Here’s a delicious recipe for classic Indian pakoras, which are crispy fritters often enjoyed as a snack or appetizer.
Ingredients
For the batter:
- 1 cup chickpea flour (besan)
- 1 medium onion, thinly sliced
- 1 medium potato, thinly sliced or julienned
- 1-2 green chilies, finely chopped (adjust to taste)
- 1 teaspoon cumin seeds
- 1 teaspoon red chili powder
- 1/2 teaspoon turmeric powder
- 1/2 teaspoon ajwain (carom seeds) – optional
- Salt to taste
- Water, as needed
- Fresh coriander leaves, chopped (optional)
For frying:
- Oil for deep frying
Instructions
- Prepare the Batter:
- In a mixing bowl, combine chickpea flour, cumin seeds, red chili powder, turmeric powder, ajwain, and salt.
- Gradually add water to the dry ingredients, whisking to form a smooth, thick batter. The batter should coat the back of a spoon.
- Add Vegetables:
- Add the sliced onions, potatoes, green chilies, and coriander leaves (if using) to the batter. Mix well to ensure the vegetables are evenly coated.
- Heat the Oil:
- In a deep pan or kadhai, heat oil over medium heat. To test if the oil is hot enough, drop a small amount of batter into the oil; it should sizzle and rise to the surface.
- Fry the Pakoras:
- Carefully drop spoonfuls of the batter-coated vegetables into the hot oil. Fry in batches, being careful not to overcrowd the pan.

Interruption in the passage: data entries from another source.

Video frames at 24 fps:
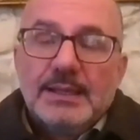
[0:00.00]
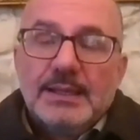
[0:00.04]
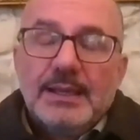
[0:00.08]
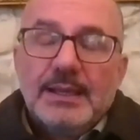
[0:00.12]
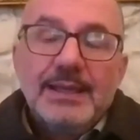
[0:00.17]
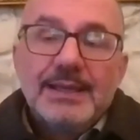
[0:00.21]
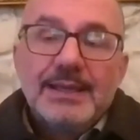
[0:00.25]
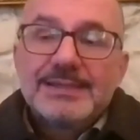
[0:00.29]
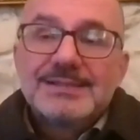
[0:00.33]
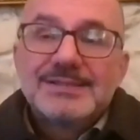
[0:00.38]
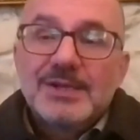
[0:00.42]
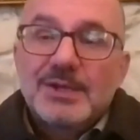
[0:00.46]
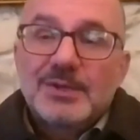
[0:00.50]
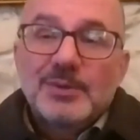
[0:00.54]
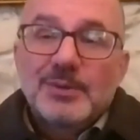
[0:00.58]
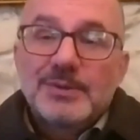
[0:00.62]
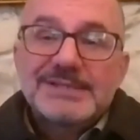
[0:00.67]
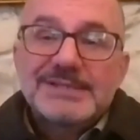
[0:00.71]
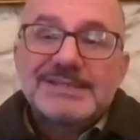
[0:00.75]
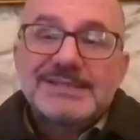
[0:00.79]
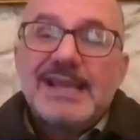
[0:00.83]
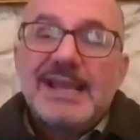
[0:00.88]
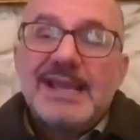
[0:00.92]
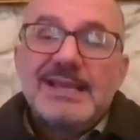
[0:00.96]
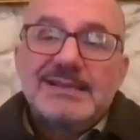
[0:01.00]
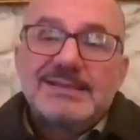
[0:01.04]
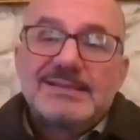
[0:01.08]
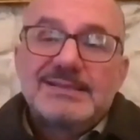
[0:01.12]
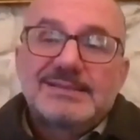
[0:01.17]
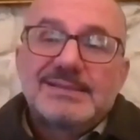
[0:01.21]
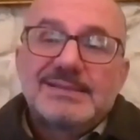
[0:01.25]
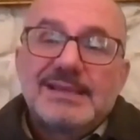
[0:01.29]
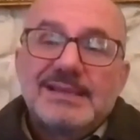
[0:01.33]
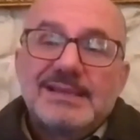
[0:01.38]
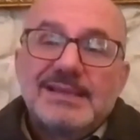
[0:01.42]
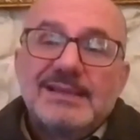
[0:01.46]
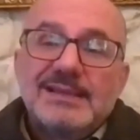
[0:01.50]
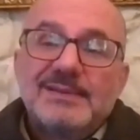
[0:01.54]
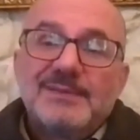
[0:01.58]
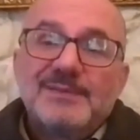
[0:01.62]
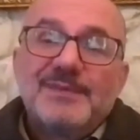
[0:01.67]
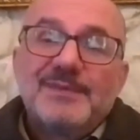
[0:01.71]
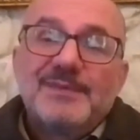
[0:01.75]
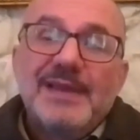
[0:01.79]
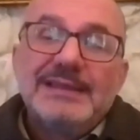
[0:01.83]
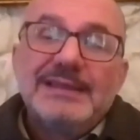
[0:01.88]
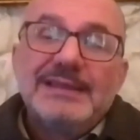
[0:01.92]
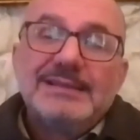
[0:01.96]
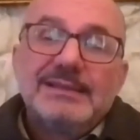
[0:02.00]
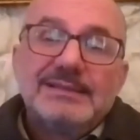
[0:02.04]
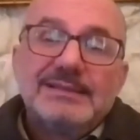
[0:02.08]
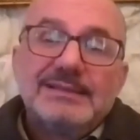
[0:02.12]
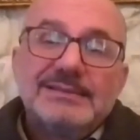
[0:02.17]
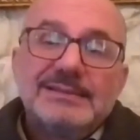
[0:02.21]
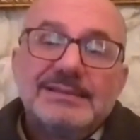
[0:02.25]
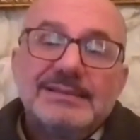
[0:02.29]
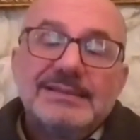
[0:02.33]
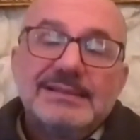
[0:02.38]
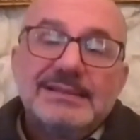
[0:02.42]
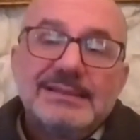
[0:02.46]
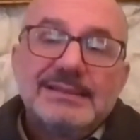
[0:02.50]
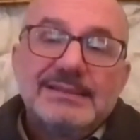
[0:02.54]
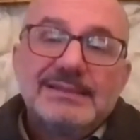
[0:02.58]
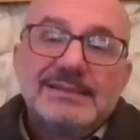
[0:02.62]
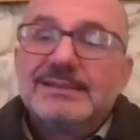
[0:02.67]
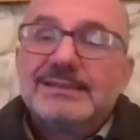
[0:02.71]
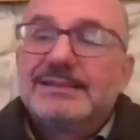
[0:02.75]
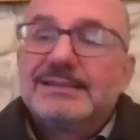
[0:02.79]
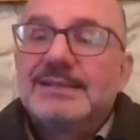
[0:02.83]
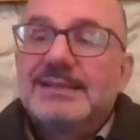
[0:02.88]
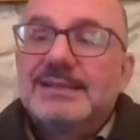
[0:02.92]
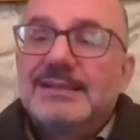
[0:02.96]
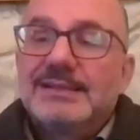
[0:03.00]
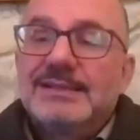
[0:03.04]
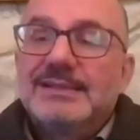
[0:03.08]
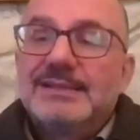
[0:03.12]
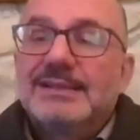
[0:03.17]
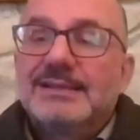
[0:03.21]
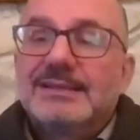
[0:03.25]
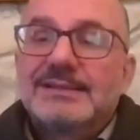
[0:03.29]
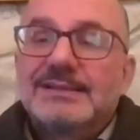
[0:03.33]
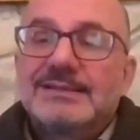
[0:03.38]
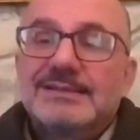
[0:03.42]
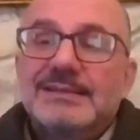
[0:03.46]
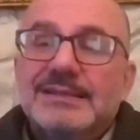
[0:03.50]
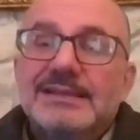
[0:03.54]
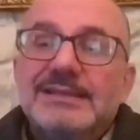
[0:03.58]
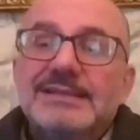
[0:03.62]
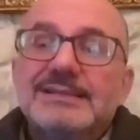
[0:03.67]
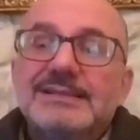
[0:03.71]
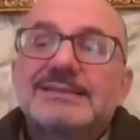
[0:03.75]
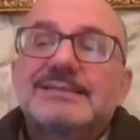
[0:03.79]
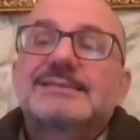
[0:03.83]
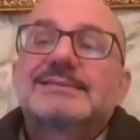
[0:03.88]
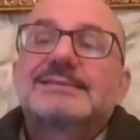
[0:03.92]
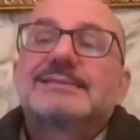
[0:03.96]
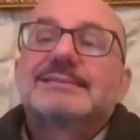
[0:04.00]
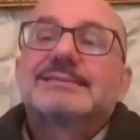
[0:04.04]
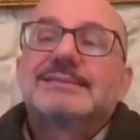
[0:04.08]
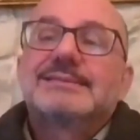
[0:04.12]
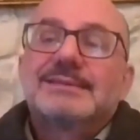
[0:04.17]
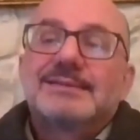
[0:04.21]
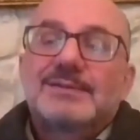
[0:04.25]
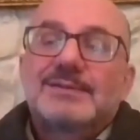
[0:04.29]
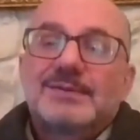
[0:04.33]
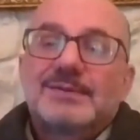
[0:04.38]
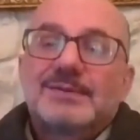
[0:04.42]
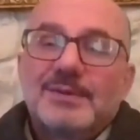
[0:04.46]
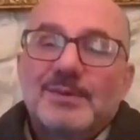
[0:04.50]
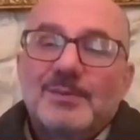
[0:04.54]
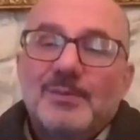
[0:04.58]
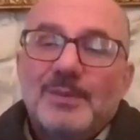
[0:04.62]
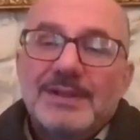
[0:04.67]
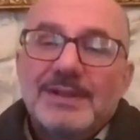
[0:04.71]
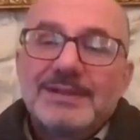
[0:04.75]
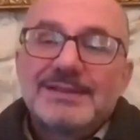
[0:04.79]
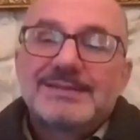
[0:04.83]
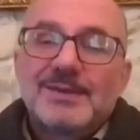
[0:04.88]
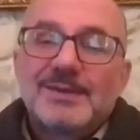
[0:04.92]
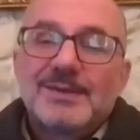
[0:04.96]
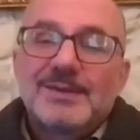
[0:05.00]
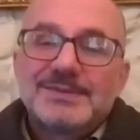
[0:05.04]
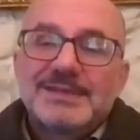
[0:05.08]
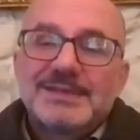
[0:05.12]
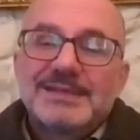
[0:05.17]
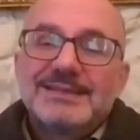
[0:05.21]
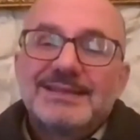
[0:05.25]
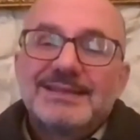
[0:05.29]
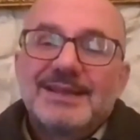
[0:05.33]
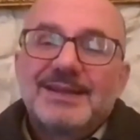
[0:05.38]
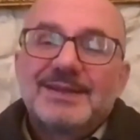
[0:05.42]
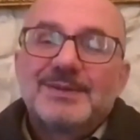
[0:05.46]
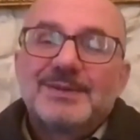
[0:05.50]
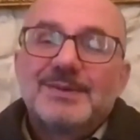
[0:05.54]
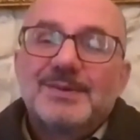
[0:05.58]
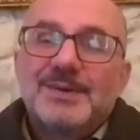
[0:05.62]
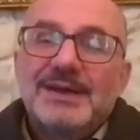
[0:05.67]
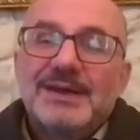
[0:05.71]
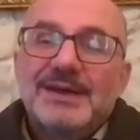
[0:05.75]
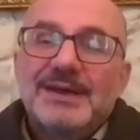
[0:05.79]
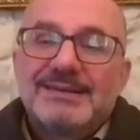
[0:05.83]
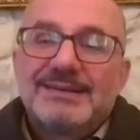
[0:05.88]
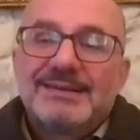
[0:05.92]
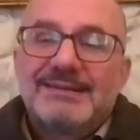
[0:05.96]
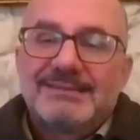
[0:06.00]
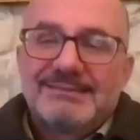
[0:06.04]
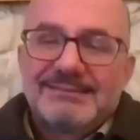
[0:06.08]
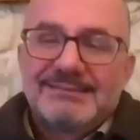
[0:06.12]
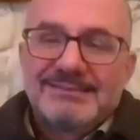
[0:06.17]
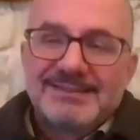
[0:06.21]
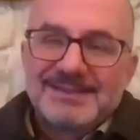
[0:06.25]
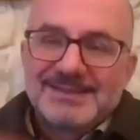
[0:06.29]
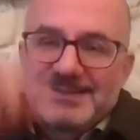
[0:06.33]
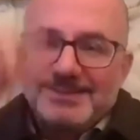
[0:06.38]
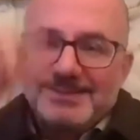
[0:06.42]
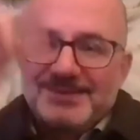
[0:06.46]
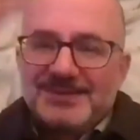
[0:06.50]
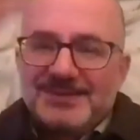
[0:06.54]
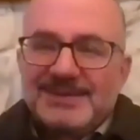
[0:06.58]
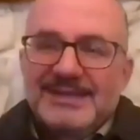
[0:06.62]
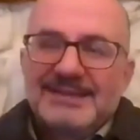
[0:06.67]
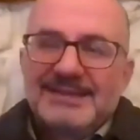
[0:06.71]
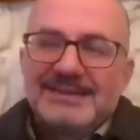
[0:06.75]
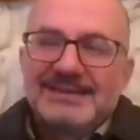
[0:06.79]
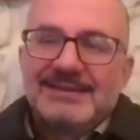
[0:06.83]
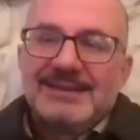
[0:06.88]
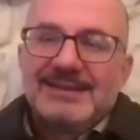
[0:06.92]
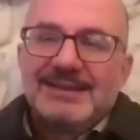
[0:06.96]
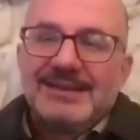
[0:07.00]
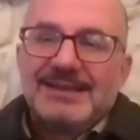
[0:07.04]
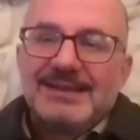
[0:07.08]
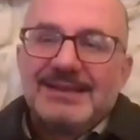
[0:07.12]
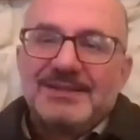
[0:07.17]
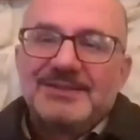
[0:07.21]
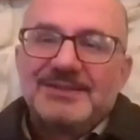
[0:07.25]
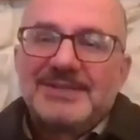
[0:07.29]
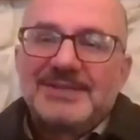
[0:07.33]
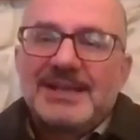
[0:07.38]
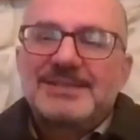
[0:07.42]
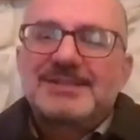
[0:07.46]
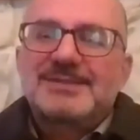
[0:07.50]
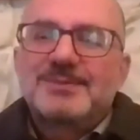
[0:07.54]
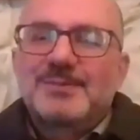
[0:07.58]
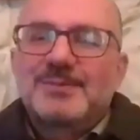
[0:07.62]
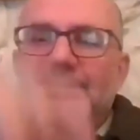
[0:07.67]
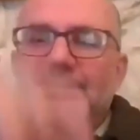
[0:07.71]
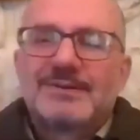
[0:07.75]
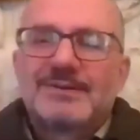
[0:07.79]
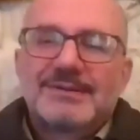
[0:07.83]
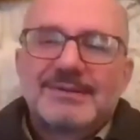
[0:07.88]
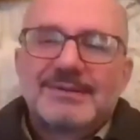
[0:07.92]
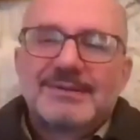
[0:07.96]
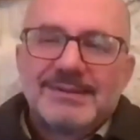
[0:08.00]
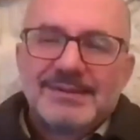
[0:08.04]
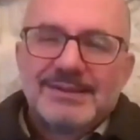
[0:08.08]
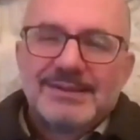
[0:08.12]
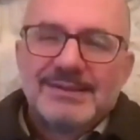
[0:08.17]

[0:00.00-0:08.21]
Here the Crusades, they invaded the East 1,000 years ago under slogan, just war.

- Fry until golden brown and crispy, about 4-5 minutes, turning occasionally for even cooking.
- Drain and Serve:
- Use a slotted spoon to remove the pakoras and drain them on paper towels to absorb excess oil.

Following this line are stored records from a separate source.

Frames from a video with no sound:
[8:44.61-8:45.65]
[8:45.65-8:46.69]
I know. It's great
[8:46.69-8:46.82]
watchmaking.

- Serve hot with chutney (like mint or tamarind) or ketchup.
Tips
- You can also add other vegetables like cauliflower, spinach, or paneer for variation.
- For extra crunch, you can add a tablespoon of rice flour to the batter.
Enjoy your homemade pakoras! They’re perfect for a cozy evening or as a party snack.